Stored data entries
________________

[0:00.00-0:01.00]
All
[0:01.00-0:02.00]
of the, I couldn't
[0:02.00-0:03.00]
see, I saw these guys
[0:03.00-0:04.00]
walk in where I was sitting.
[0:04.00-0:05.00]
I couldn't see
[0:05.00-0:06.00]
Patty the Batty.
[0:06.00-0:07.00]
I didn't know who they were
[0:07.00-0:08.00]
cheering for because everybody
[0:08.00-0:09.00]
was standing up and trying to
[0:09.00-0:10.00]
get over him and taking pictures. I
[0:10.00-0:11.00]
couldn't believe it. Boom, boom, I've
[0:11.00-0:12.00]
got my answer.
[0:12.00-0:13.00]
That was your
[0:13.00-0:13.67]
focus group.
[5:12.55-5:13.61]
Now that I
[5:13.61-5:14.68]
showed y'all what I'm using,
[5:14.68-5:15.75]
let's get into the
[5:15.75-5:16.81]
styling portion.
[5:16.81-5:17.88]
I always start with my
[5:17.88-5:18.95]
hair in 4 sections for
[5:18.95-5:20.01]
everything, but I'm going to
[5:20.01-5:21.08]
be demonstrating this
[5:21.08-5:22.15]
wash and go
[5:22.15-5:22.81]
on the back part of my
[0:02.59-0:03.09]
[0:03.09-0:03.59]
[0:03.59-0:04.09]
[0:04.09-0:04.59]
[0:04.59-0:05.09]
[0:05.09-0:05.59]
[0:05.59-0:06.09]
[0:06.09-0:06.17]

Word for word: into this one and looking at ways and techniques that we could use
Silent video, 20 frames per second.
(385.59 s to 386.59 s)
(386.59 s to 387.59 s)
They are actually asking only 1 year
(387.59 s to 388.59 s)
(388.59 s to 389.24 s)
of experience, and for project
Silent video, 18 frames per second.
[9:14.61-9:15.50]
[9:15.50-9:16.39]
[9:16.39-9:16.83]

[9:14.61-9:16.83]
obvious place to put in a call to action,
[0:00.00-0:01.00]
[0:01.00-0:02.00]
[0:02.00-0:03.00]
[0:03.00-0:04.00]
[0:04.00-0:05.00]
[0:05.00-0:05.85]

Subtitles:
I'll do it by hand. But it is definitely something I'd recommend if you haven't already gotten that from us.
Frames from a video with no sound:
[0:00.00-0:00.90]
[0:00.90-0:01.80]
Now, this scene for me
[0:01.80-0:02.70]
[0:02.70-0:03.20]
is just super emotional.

________________

## Brief
Look through the entries above and work out how many lines contain the string "video". Give that number alone.

## Written answer
3